Le poème, quant à lui, est généralement désigné sous le nom de rime, que nous avons déjà rencontré chez Chrétien et chez Rutebeuf ; le verbe qui en est dérivé, rimer, ou l’expression faire des rimes signifient tout simplement ‘faire des poèmes’, ‘versifier’.
Le choix de ce mot est symptomatique de l’importance que la poésie médiévale accorde à la rime : celle-ci apparait à l’époque comme une réelle obsession des poètes, qui avaient bien perçu que la rime était l’essence même de leur poésie.

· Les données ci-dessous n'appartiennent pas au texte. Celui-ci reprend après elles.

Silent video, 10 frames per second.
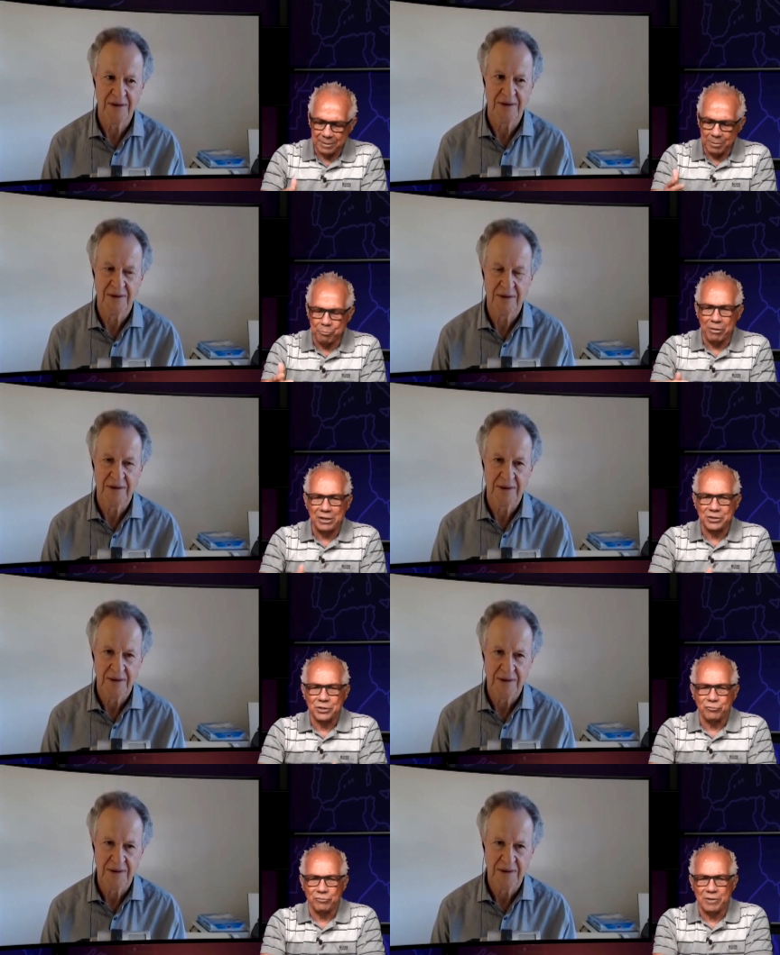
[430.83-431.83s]
Speaker 1: prices,
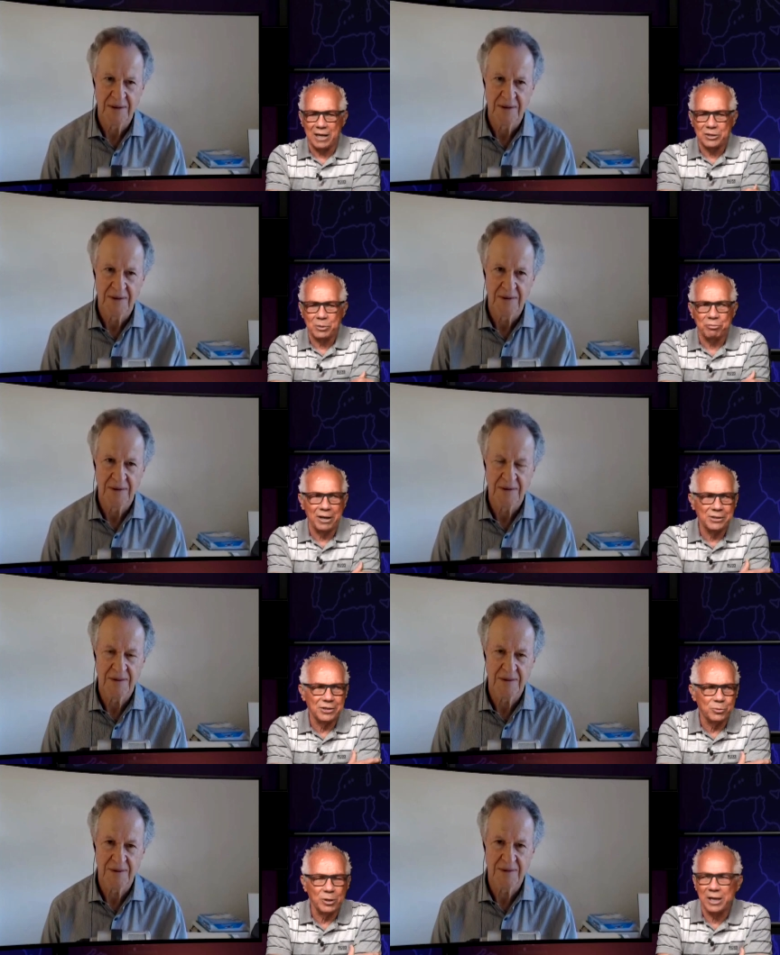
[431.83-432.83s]
rising
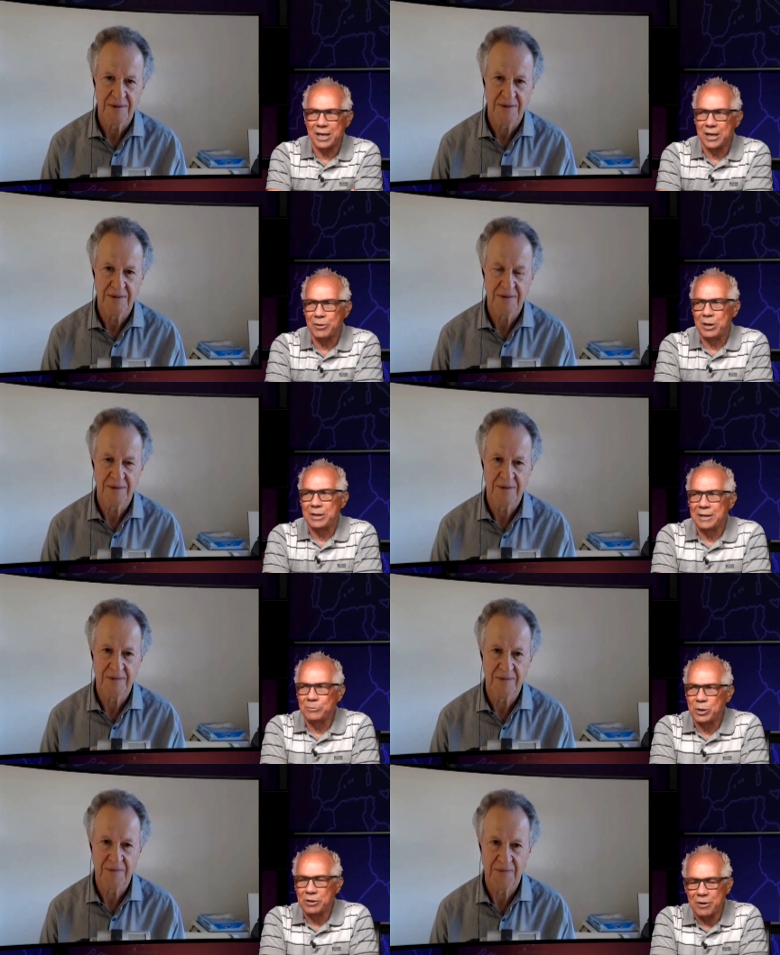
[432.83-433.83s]
prices, what are you hearing
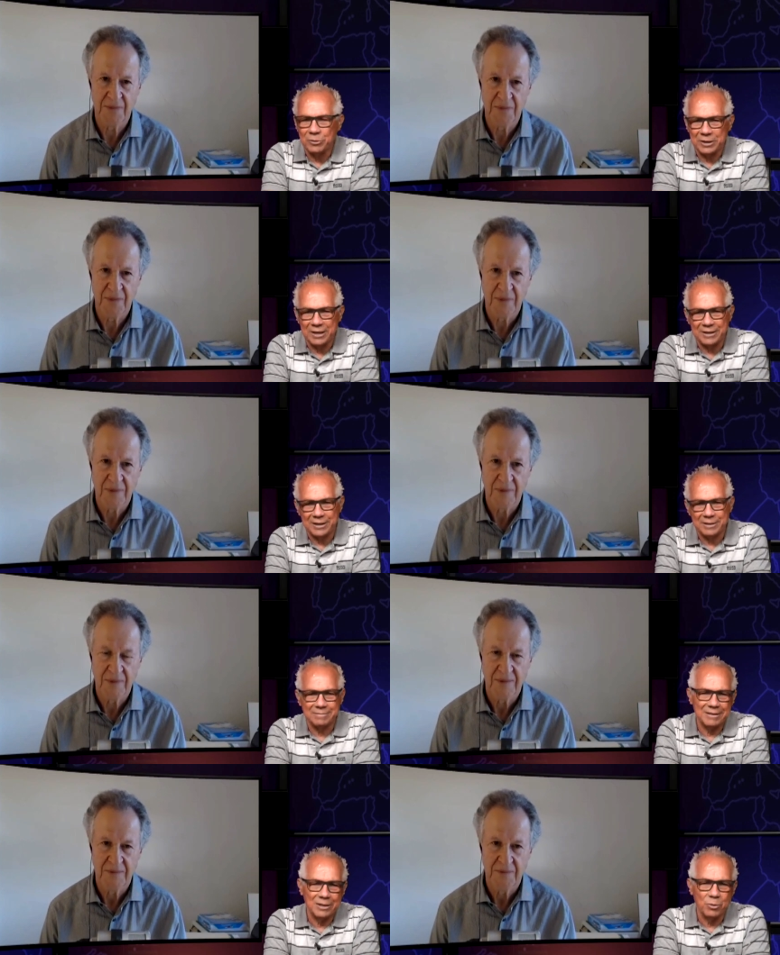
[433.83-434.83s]
when you're out there in,
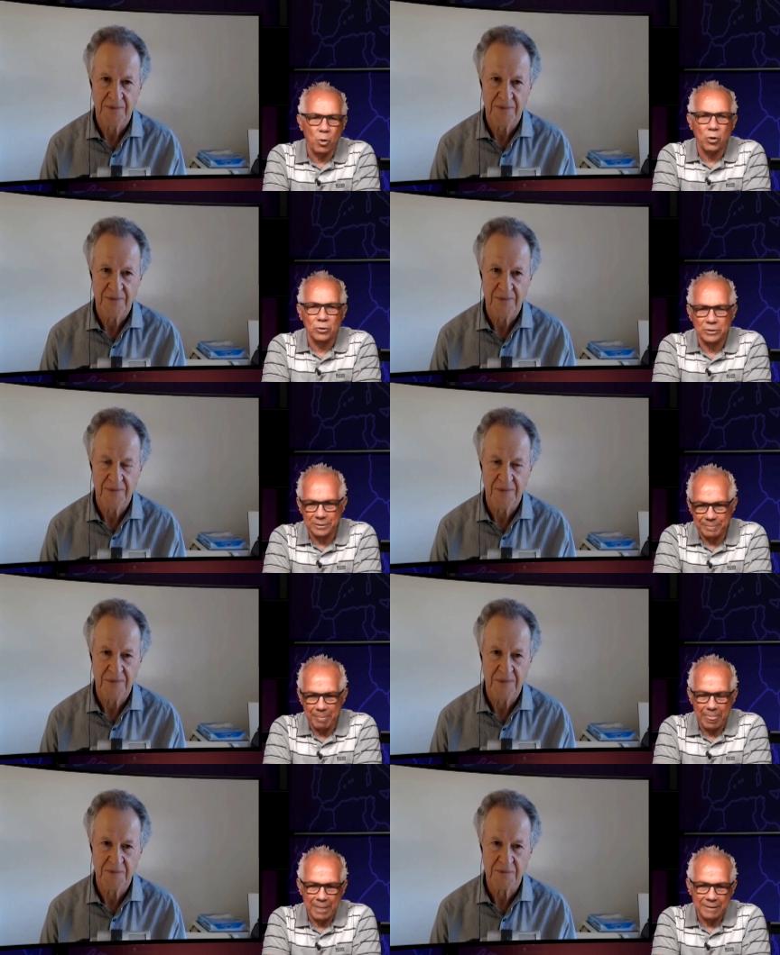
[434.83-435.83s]
in the world?
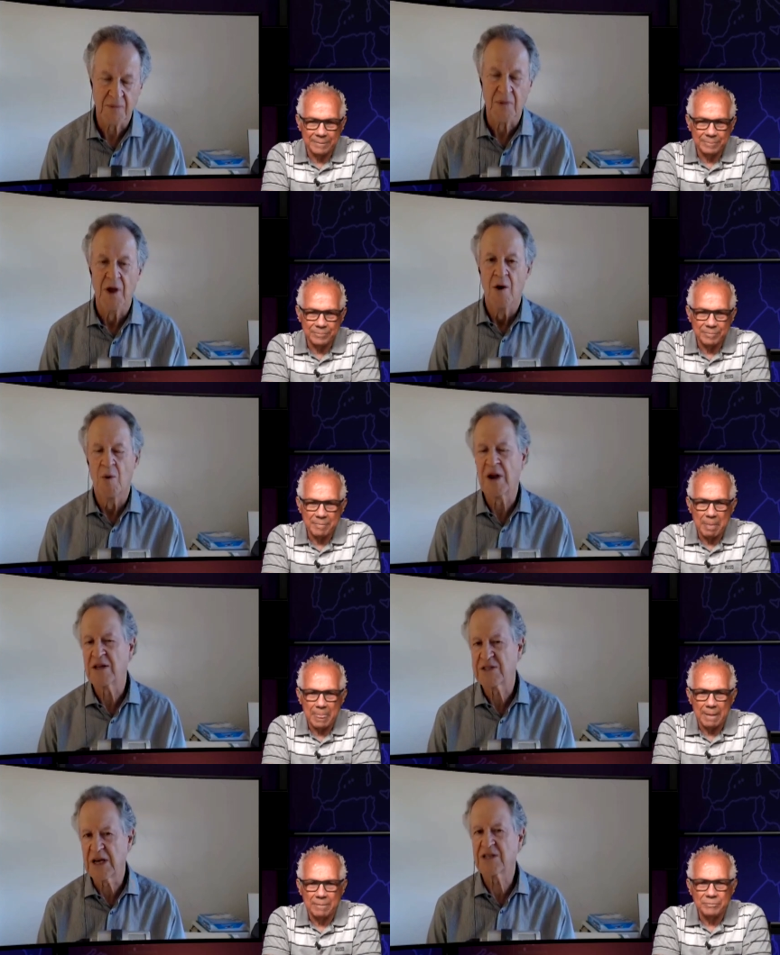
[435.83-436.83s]
Speaker 2: Well,
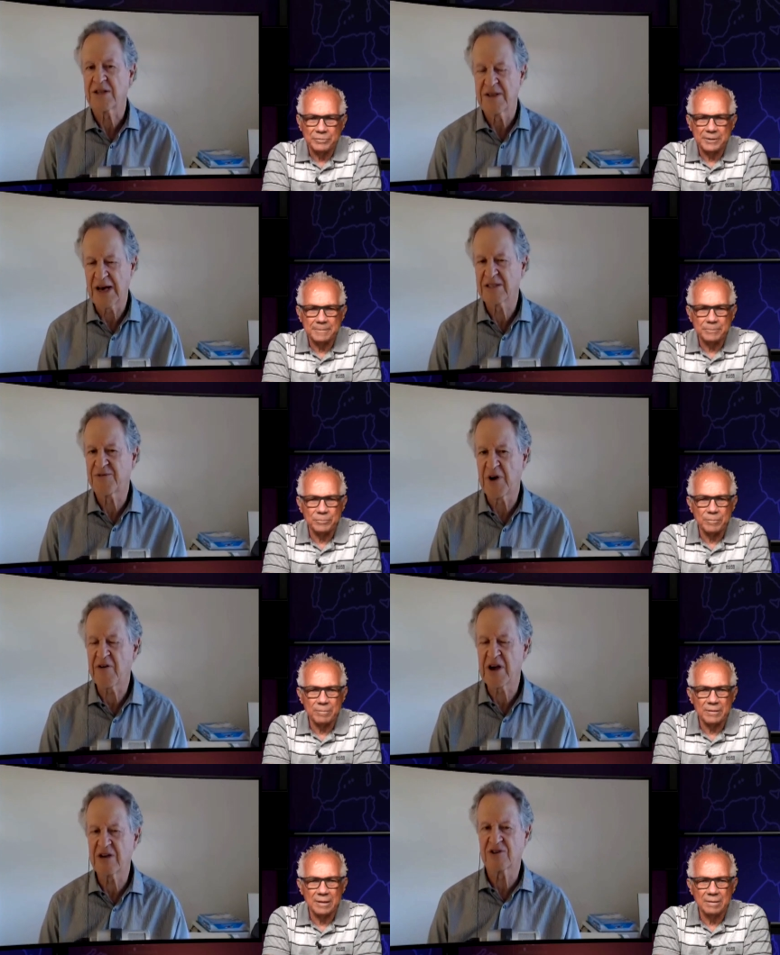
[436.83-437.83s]
it, that's very
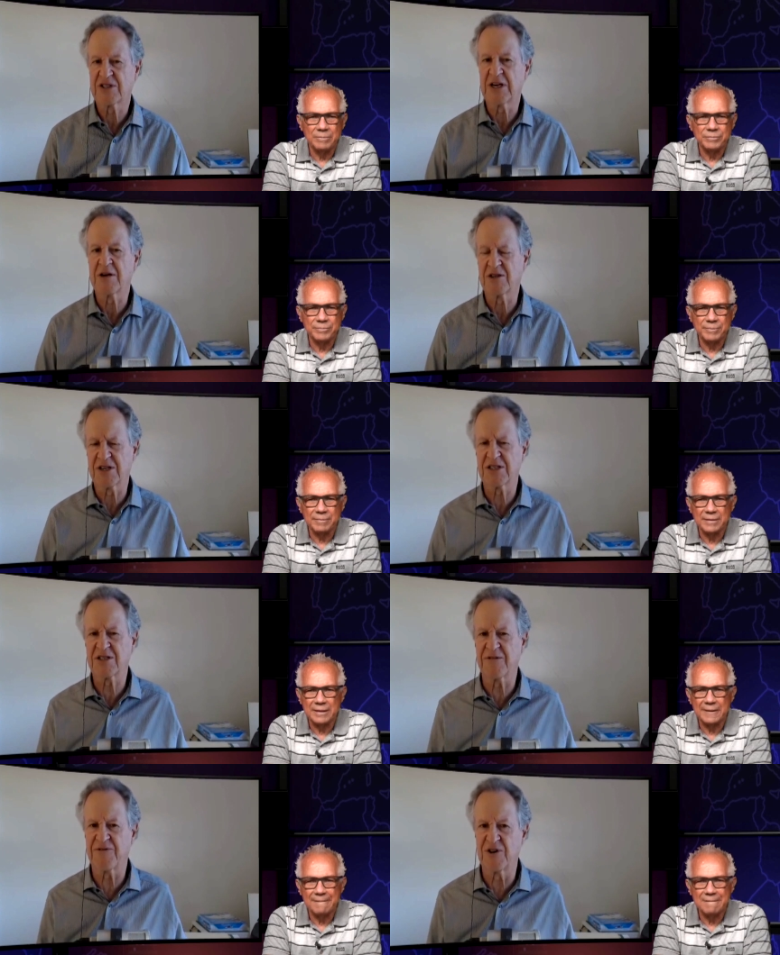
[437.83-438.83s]
interesting because this is
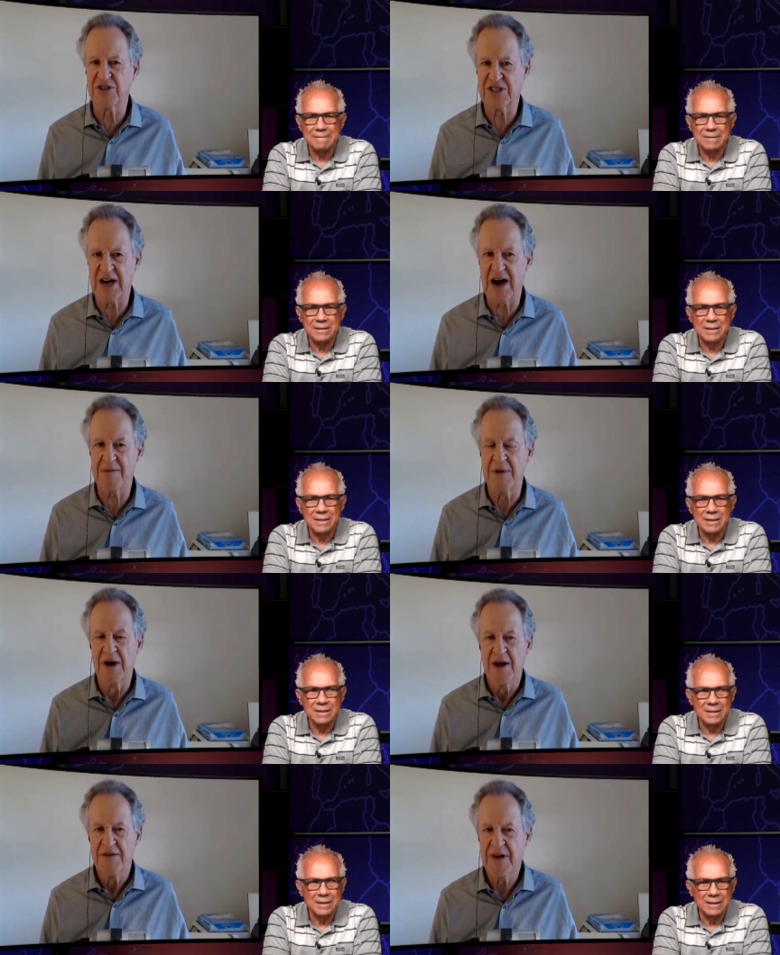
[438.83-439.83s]
the first time
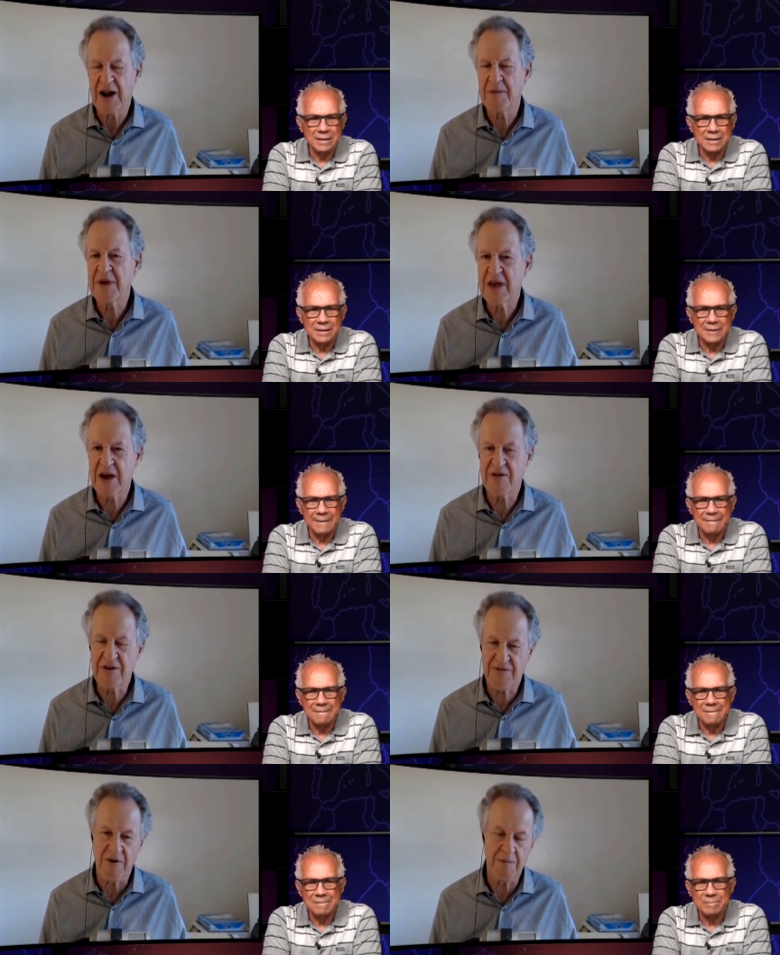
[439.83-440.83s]
that I'm hearing
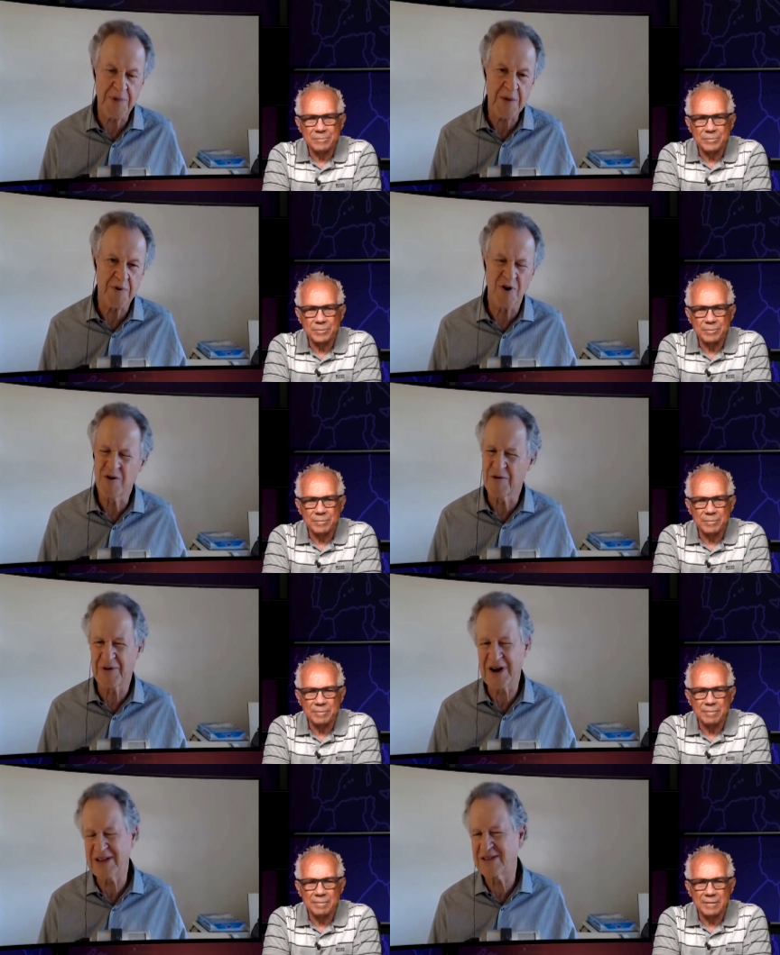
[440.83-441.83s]
from people who
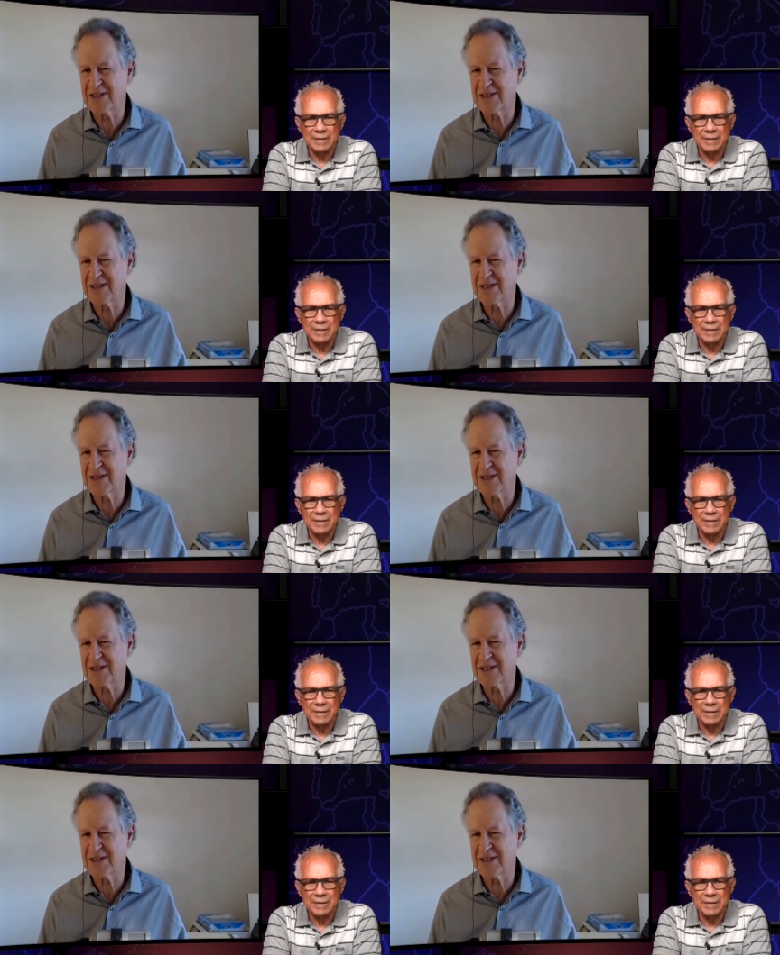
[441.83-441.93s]
really justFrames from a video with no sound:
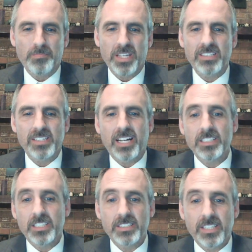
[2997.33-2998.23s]
He is not
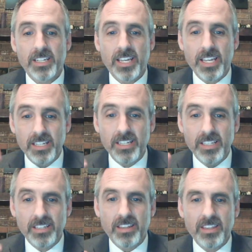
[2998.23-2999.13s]
just an
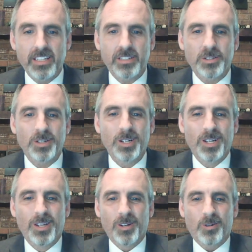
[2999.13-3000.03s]
Indian thinker,
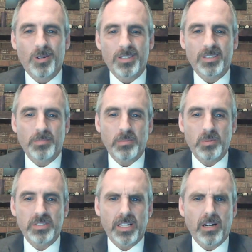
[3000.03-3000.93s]
or as some people will
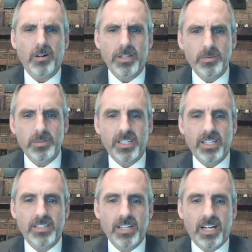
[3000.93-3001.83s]
say, oh, he was
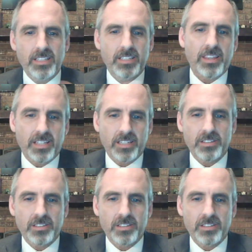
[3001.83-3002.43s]
a Dalit thinker.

Ainsi, si nous reprenons les vers déjà cités de Rutebeuf, nous avons déjà la clé des mots rimer (‘composer un poème’) et œuvrer (‘faire le travail d’un ouvrier’, d’où ici ‘faire le travail d’un poète’) :
Ainsi fist la bien eüree
(Bien dut s’arme estre asseüree)
Dont Rutebuez a fait la rime.
1994 Se Rutebuez rudement rime
Et se rudesse en sa rime a,
Preneiz garde qui la rima.
Rutebuez, qui rudement euvre,
1998 Qui rudement fait la rude euvre,
Qu’asseiz en sa rudesse ment,
Rima la rime rudement.
Car por nule riens ne creroie
2002 Que bués ne feïst rude roie,
Tant i meïst hon grant estude.
Se Rutebuez fait rime rude,
Je n’i part plus, mais Rutebués
2006 Est ausi rudes coume bués.
Rutebeuf, La vie de sainte Elyzabel, v. 1991-2006
Tout comme le mot trouveor, le mot troveure (« trouvure ») apparait au XIIe siècle pour désigner le poème, ou plus généralement une composition littéraire, mais son emploi est limité et le mot n’apparait pas dans les arts poétiques.